La Cina sta manifestando segnali che bene evidenziano il suo disagio, sotto diversi punti di vista: militare, diplomatico, commerciale e nucleare. Il Dragone sta giocando la sua battaglia con l’Occidente in modo aperto, ma rischia di rimanere da solo a combatterla, perché la cordata di nazioni che teoricamente la dovrebbe seguire, spesso ha interessi divergenti e soprattutto viaggia in ordine sparso. “Pechino si sente sotto assedio dai tempi di Trump – spiega Alessia Amighini, docente all’Università del Piemonte Orientale e senior associate research fellow all’Ispi –. Questo spiega tante mosse che possono essere motivate dalla volontà di segnare un punto, anche solo a livello simbolico”. In effetti la Cina sembra molto attiva sotto questo punto di vista.

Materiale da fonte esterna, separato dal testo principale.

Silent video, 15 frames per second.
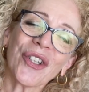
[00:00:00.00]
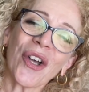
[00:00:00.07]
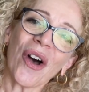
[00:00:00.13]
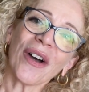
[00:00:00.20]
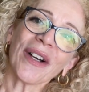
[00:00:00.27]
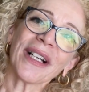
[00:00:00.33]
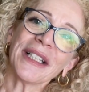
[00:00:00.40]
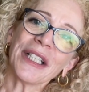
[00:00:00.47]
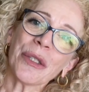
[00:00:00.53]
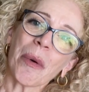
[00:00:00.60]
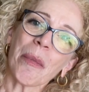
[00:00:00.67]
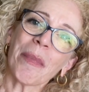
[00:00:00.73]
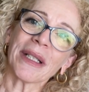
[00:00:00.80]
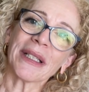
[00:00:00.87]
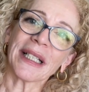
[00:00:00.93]
talk a little
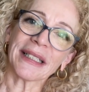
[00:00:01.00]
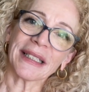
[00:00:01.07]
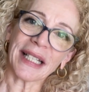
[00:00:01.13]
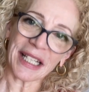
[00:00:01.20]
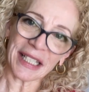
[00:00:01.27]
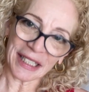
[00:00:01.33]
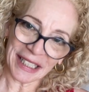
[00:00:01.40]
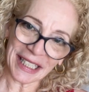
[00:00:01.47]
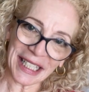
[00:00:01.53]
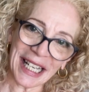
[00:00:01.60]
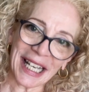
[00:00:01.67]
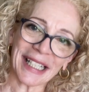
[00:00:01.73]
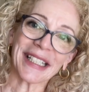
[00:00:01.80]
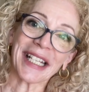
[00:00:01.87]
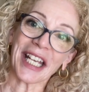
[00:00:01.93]
about the,
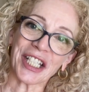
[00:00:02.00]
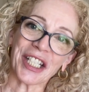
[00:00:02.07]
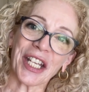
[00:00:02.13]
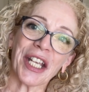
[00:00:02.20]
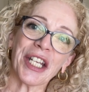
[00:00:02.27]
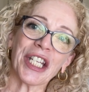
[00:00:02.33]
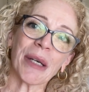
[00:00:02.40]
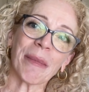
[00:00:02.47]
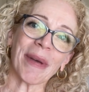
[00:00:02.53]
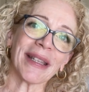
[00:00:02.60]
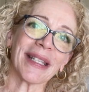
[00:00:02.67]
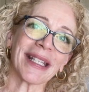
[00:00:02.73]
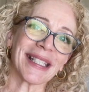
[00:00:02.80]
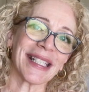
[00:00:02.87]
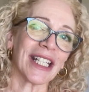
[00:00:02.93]
the uh, titanium
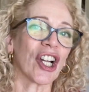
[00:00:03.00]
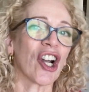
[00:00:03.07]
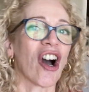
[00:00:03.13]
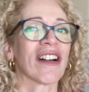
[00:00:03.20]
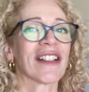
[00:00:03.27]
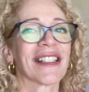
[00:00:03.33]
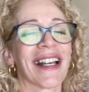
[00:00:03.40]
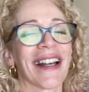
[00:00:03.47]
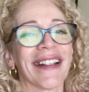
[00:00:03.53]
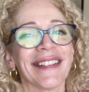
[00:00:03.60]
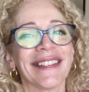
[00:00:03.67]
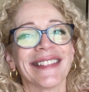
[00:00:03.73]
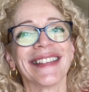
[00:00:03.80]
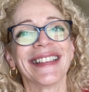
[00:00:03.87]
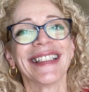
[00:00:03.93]
and the zinc oxide.
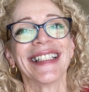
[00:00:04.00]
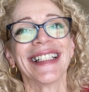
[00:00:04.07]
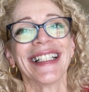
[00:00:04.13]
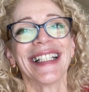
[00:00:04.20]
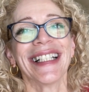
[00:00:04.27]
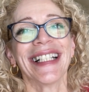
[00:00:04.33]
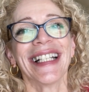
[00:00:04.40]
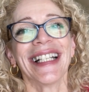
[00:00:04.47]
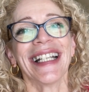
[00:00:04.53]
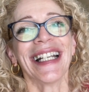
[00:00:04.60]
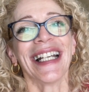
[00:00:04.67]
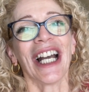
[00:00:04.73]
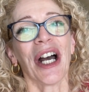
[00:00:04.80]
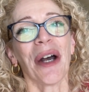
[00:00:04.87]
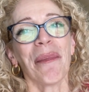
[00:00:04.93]

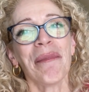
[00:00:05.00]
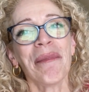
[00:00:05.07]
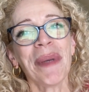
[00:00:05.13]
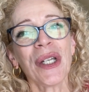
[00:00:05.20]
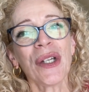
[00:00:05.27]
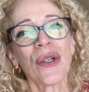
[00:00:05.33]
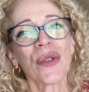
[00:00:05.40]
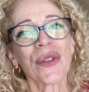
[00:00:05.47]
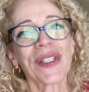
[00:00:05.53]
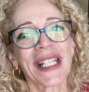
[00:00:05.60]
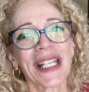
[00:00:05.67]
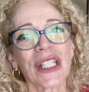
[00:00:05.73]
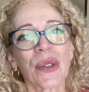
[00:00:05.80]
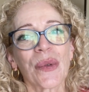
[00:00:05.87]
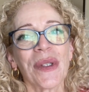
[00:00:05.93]
Mineral
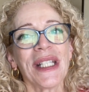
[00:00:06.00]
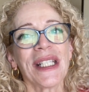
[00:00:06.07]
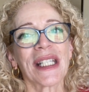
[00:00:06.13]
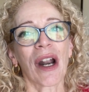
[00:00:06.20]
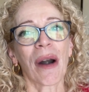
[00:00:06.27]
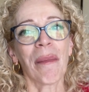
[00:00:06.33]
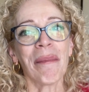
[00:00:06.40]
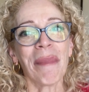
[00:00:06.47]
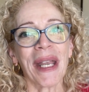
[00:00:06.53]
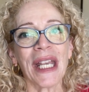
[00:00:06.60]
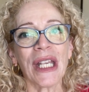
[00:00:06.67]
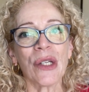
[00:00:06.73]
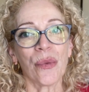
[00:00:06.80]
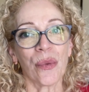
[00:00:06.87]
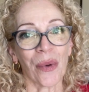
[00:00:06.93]
sunscreens are
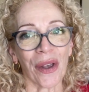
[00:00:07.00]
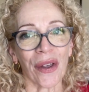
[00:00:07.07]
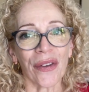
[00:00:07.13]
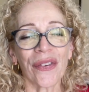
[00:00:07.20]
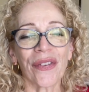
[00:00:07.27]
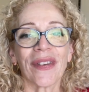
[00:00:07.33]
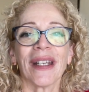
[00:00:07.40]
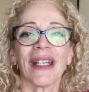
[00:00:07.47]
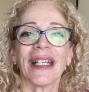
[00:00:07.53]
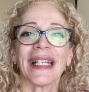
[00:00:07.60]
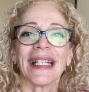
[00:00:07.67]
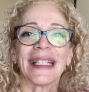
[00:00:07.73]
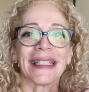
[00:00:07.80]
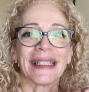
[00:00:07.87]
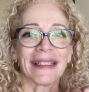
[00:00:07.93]
made with
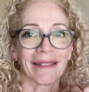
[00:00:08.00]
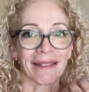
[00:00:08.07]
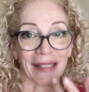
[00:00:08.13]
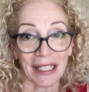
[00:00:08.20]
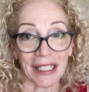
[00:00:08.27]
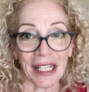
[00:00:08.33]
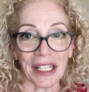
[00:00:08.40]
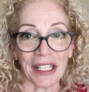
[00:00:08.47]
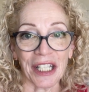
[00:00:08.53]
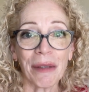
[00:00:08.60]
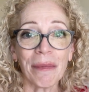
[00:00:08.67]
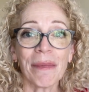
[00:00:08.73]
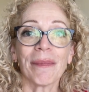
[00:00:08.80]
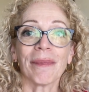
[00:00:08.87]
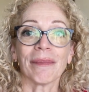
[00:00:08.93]

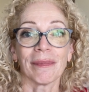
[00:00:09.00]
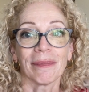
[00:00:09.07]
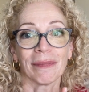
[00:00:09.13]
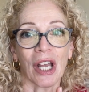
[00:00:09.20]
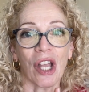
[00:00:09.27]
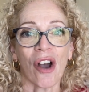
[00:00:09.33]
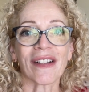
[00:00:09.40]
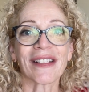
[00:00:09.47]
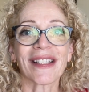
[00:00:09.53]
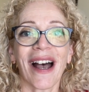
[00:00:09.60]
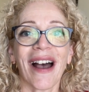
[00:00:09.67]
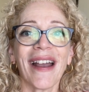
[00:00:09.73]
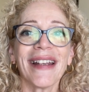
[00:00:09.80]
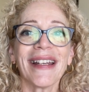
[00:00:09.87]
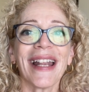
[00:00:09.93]
titanium
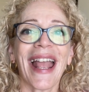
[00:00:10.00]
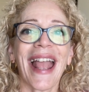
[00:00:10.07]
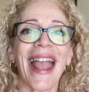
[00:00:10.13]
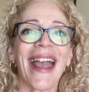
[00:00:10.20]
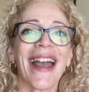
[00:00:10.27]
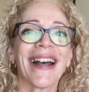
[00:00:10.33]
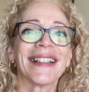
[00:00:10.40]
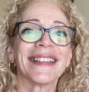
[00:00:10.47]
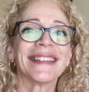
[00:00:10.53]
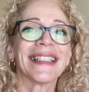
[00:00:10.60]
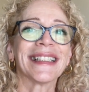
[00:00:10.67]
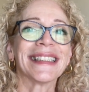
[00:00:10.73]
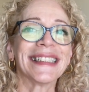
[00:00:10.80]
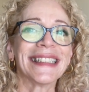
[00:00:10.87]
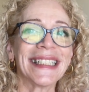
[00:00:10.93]
dioxide and
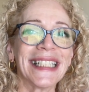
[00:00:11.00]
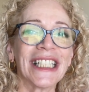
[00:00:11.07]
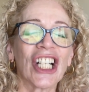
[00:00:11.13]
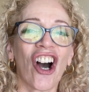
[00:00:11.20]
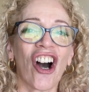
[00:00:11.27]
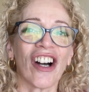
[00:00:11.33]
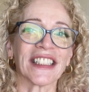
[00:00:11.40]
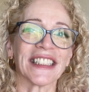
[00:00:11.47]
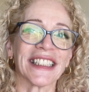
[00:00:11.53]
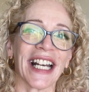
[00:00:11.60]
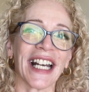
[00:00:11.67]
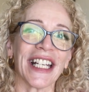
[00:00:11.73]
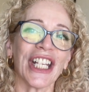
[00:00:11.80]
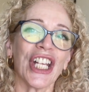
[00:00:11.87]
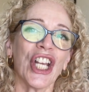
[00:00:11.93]
zinc oxide.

Tutto sta a vedere se queste manifestazioni si manterranno a livello dimostrativo o saranno oggetto di escalation.I rapporti con il vicinato sono nervosi. In meno di tre settimane, Pechino ha organizzato una imponente esercitazione militare attorno all’isola di Taiwan. Una mossa largamente annunciata e attesa, alla quale però ha fatto seguito, tre giorni fa, un incidente nelle acque del Mar Cinese Meridionale. La Cina ha accusato una nave filippina di aver causato una collisione con una delle imbarcazioni della propria Guardia Costiera. L’incidente non è avvenuto in un luogo a caso, bensì attorno all’atollo Second Thomas Shoal, che la Cina rivendica come parte del proprio territorio e dove le Filippine hanno un avamposto militare con la nave da guerra Brp Sierra Madre, lì incagliata dal 1999.